Friston Karl J, Lin Marco, Frith Christopher D, Pezzulo Giovanni, Hobson J Allan, Ondobaka Sasha
Wellcome Trust Centre for Neuroimaging, Institute of Neurology, University College London WC1N 3BG, U.K.
Wellcome Trust Centre for Neuroimaging, Institute of Neurology, University College London WC1N 3BG, and Institute of Philosophy, School of Advanced Studies, University of London EC1E 7HU, U.K.
Neural Comput. 2017 Oct;29(10):2633-2683. doi: 10.1162/neco_a_00999. Epub 2017 Aug 4.

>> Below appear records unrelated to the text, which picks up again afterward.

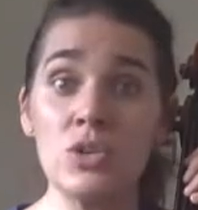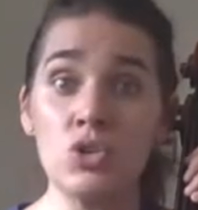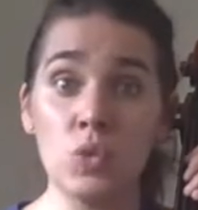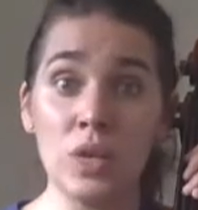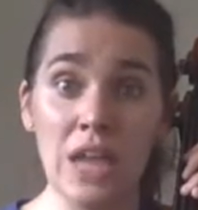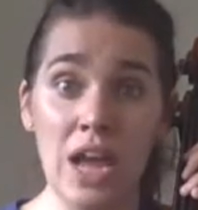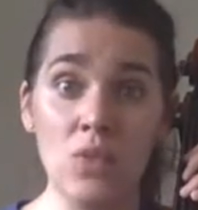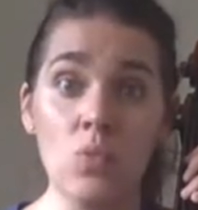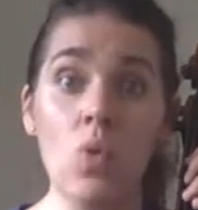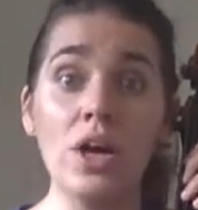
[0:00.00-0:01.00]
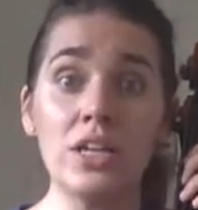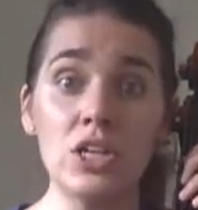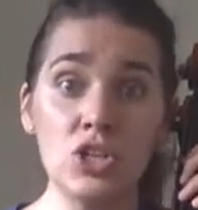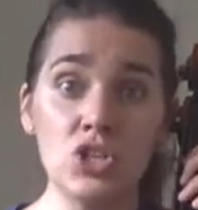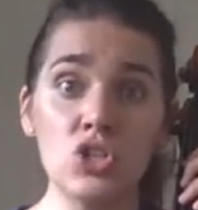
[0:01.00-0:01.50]
at 29. 1,
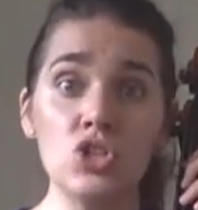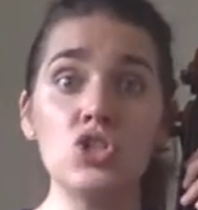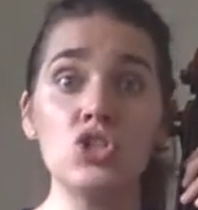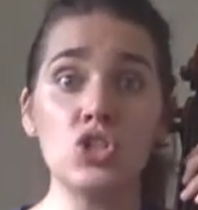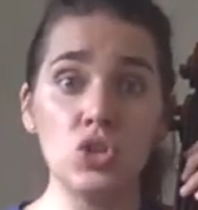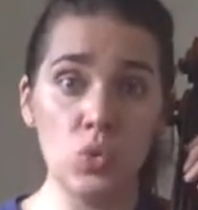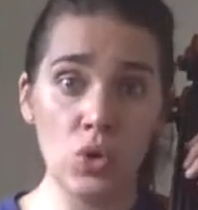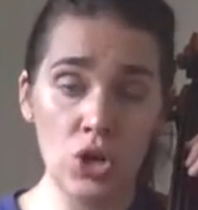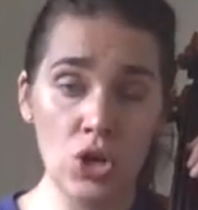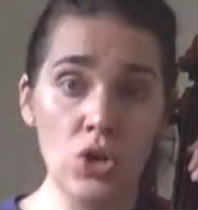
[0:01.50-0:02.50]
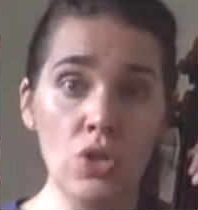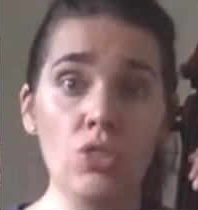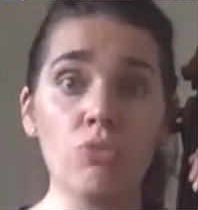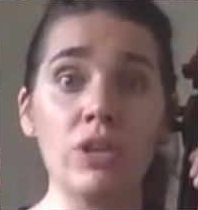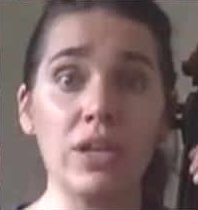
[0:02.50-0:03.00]
2,
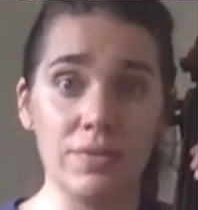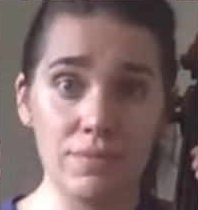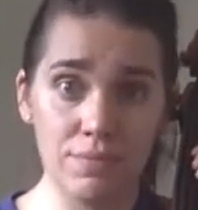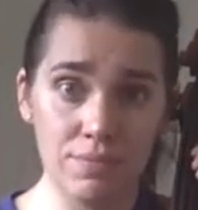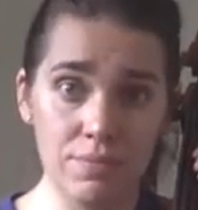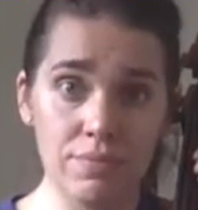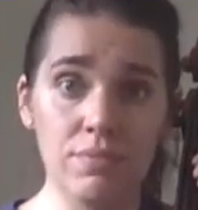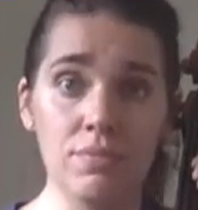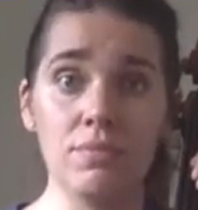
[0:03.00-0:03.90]
3. Half.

This article offers a formal account of curiosity and insight in terms of active (Bayesian) inference. It deals with the dual problem of inferring states of the world and learning its statistical structure. In contrast to current trends in machine learning (e.g., deep learning), we focus on how people attain insight and understanding using just a handful of observations, which are solicited through curious behavior. We use simulations of abstract rule learning and approximate Bayesian inference to show that minimizing (expected) variational free energy leads to active sampling of novel contingencies. This epistemic behavior closes explanatory gaps in generative models of the world, thereby reducing uncertainty and satisfying curiosity. We then move from epistemic learning to model selection or structure learning to show how abductive processes emerge when agents test plausible hypotheses about symmetries (i.e., invariances or rules) in their generative models. The ensuing Bayesian model reduction evinces mechanisms associated with sleep and has all the hallmarks of "aha" moments. This formulation moves toward a computational account of consciousness in the pre-Cartesian sense of sharable knowledge (i.e., con: "together"; scire: "to know").
本文从主动(贝叶斯)推理的角度对好奇心和洞察力进行了形式化阐述。它探讨了推断世界状态和学习其统计结构的双重问题。与当前机器学习的趋势(如深度学习)不同,我们关注的是人们如何仅通过少量观察来获得洞察力和理解,这些观察是通过好奇行为引发的。我们使用抽象规则学习和近似贝叶斯推理的模拟来表明,最小化(预期)变分自由能会导致对新的意外情况进行主动采样。这种认知行为填补了世界生成模型中的解释空白,从而减少了不确定性并满足了好奇心。然后,我们从认知学习转向模型选择或结构学习,以展示当智能体在其生成模型中测试关于对称性(即不变性或规则)的合理假设时,归纳过程是如何出现的。随之而来的贝叶斯模型简化揭示了与睡眠相关的机制,并具有“顿悟”时刻的所有特征。这种表述朝着笛卡尔之前可共享知识意义上的意识计算解释迈进(即con:“一起”;scire:“知道”)。